The acquisition gave us the opportunity to continue down the path we were on, but with a permanent home and even more support. They don’t get involved in operational or budgeting decisions. There’s no revenue synergy or cost synergy target. There was no integration team or transition team.

It was 14 months ago when we became part of Roper and it has been everything they promised and more. It really is an amazing place to bring your company if you want to have it have permanence and continue down the path that you’re on. It’s a perfect partnership we have with Roper. I mean that sincerely.

The biggest thing that’s changed in the company is the acceleration of decision support — which is the combination of cost accounting and payer contract modeling — and the movement of the product into becoming more of a platform. What Epic or another EHR is on the clinical side, we have become on the financial side – a single database solution for all of the core operations and analytics in finance and operations. For a CFO, it’s their financial planning, budgeting, and control system. It’s their cost accounting and decision support. It’s their cost and performance management application.

We added about two years ago what we call continuous improvement, which is the ability to not only identify cost reduction opportunities or ways to use your resources more effectively, but then also the project management on top of that. We have automated cost and margin management. Because of that, the company is seen as a strategic platform versus a tactical tool set, which is how it used to be seen.

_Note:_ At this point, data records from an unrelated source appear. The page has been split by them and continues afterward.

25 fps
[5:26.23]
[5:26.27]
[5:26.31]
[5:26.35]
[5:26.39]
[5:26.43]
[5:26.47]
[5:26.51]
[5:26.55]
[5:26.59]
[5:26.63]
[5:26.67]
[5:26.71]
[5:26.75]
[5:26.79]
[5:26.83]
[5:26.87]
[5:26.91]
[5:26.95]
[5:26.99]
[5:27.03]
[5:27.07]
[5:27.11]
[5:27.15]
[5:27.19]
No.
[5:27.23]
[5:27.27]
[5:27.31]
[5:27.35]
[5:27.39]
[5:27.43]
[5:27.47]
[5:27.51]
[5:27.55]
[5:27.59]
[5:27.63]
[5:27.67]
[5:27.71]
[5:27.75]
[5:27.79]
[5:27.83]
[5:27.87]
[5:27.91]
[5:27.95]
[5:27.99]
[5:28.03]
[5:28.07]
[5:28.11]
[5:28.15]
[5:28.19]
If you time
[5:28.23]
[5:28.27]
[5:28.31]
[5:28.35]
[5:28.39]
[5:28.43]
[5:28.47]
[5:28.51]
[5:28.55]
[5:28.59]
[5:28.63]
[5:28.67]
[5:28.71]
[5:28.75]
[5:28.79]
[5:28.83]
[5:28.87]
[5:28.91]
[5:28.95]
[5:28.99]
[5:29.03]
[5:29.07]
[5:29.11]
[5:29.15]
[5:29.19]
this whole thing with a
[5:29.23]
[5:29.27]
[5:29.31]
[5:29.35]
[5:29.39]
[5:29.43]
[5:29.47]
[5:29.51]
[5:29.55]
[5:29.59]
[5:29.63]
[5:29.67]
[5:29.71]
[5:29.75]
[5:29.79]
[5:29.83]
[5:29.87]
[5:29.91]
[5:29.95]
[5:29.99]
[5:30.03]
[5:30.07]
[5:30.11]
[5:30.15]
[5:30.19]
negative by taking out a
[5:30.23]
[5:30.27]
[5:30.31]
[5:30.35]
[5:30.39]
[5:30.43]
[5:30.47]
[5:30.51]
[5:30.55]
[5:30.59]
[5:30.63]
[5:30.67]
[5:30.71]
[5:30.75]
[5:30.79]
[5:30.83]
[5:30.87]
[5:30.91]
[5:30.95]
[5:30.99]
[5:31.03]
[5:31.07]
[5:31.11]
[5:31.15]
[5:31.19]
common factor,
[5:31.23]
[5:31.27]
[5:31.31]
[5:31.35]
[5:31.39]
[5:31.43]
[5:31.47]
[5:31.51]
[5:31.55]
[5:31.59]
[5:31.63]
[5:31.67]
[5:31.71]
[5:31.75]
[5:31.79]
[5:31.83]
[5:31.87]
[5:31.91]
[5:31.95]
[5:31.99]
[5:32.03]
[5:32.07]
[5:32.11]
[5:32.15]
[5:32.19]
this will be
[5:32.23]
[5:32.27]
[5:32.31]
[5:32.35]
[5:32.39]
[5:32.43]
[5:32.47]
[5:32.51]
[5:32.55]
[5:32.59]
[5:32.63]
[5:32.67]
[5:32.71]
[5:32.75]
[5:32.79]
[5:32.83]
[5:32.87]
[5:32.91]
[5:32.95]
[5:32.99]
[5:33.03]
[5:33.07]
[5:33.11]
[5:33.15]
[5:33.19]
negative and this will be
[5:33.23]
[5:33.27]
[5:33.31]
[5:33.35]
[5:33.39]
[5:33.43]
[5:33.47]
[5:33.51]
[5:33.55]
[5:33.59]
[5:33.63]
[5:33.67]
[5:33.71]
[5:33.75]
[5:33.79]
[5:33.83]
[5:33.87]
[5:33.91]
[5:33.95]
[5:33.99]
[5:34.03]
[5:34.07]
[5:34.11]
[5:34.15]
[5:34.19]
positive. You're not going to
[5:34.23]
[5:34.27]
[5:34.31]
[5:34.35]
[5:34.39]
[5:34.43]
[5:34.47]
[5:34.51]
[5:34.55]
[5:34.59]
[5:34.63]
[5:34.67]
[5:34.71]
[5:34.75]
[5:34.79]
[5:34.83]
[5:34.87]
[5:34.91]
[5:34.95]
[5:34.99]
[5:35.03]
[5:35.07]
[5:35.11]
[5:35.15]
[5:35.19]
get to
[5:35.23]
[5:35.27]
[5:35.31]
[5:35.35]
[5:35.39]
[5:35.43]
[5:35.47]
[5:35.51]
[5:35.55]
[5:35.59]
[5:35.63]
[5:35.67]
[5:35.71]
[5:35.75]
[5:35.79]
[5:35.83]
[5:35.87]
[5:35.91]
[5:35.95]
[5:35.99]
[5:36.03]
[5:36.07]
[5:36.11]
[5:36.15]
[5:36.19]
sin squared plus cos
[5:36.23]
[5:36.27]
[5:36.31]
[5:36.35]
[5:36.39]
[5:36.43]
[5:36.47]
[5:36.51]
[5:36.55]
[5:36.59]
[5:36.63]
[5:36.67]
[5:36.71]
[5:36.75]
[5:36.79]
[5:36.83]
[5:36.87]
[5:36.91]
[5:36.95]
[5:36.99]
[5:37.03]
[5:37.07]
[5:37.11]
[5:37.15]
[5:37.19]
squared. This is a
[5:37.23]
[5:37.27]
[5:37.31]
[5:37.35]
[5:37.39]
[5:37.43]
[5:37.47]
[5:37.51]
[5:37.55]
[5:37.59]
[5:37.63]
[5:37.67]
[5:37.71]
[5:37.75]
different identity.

Do you have any final thoughts?

There’s an opportunity to do a tremendous amount of good here by opening up this conversation in healthcare around understanding cost and how resources are used, providing a level of sophistication around it that has been largely absent. The last 10 years of healthcare IT has been focused on the clinical side of the house and we’ve received a great benefit from that. Now we can do things that we couldn’t do before, not only sharing information, but being able to look at quality.

Clearly there’s more work to be done on the clinical side, but the missing piece is now the financial side of the house. While we’ve had all this innovation on the clinical side, we’ve fallen behind on the financial side. Now is the time to address that. Many good things will come from us all collectively doing this work.